Recorded data:
§ §
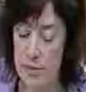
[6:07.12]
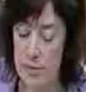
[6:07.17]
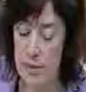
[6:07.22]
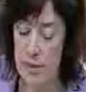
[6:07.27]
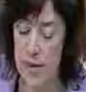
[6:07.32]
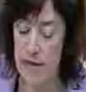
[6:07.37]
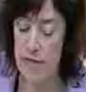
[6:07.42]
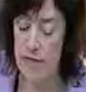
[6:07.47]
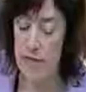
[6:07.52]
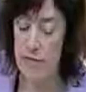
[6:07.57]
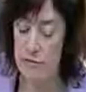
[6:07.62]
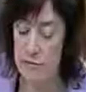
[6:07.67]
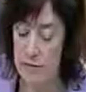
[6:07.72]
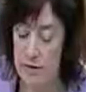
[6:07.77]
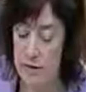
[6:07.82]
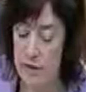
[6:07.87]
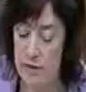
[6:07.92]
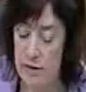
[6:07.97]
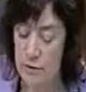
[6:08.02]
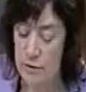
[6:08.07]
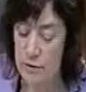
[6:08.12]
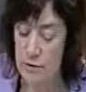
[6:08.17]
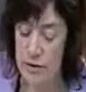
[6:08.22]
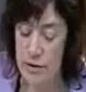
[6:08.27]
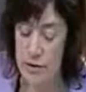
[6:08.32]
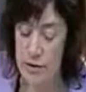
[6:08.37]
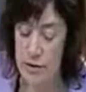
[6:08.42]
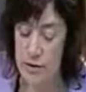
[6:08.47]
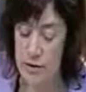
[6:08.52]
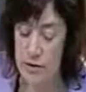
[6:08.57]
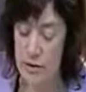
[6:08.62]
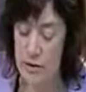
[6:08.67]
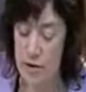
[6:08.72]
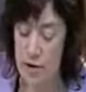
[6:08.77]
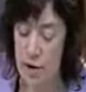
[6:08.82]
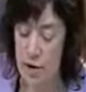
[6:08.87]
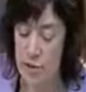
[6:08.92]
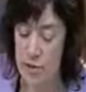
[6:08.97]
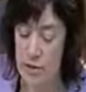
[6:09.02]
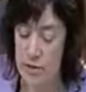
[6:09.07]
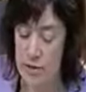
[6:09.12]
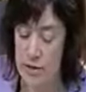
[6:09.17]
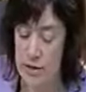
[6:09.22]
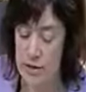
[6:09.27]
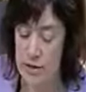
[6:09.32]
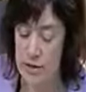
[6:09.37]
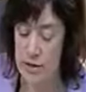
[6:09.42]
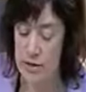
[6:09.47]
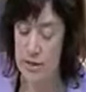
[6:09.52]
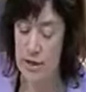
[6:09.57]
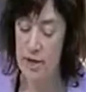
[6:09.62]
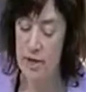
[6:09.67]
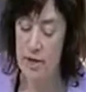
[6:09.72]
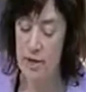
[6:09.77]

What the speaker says: on a path of radical reductions in carbon emissions.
§ §
In copying the material, drop all pictures and keep everything else identical.

[6:07.12]
[6:07.17]
[6:07.22]
[6:07.27]
[6:07.32]
[6:07.37]
[6:07.42]
[6:07.47]
[6:07.52]
[6:07.57]
[6:07.62]
[6:07.67]
[6:07.72]
[6:07.77]
[6:07.82]
[6:07.87]
[6:07.92]
[6:07.97]
[6:08.02]
[6:08.07]
[6:08.12]
[6:08.17]
[6:08.22]
[6:08.27]
[6:08.32]
[6:08.37]
[6:08.42]
[6:08.47]
[6:08.52]
[6:08.57]
[6:08.62]
[6:08.67]
[6:08.72]
[6:08.77]
[6:08.82]
[6:08.87]
[6:08.92]
[6:08.97]
[6:09.02]
[6:09.07]
[6:09.12]
[6:09.17]
[6:09.22]
[6:09.27]
[6:09.32]
[6:09.37]
[6:09.42]
[6:09.47]
[6:09.52]
[6:09.57]
[6:09.62]
[6:09.67]
[6:09.72]
[6:09.77]

What the speaker says: on a path of radical reductions in carbon emissions.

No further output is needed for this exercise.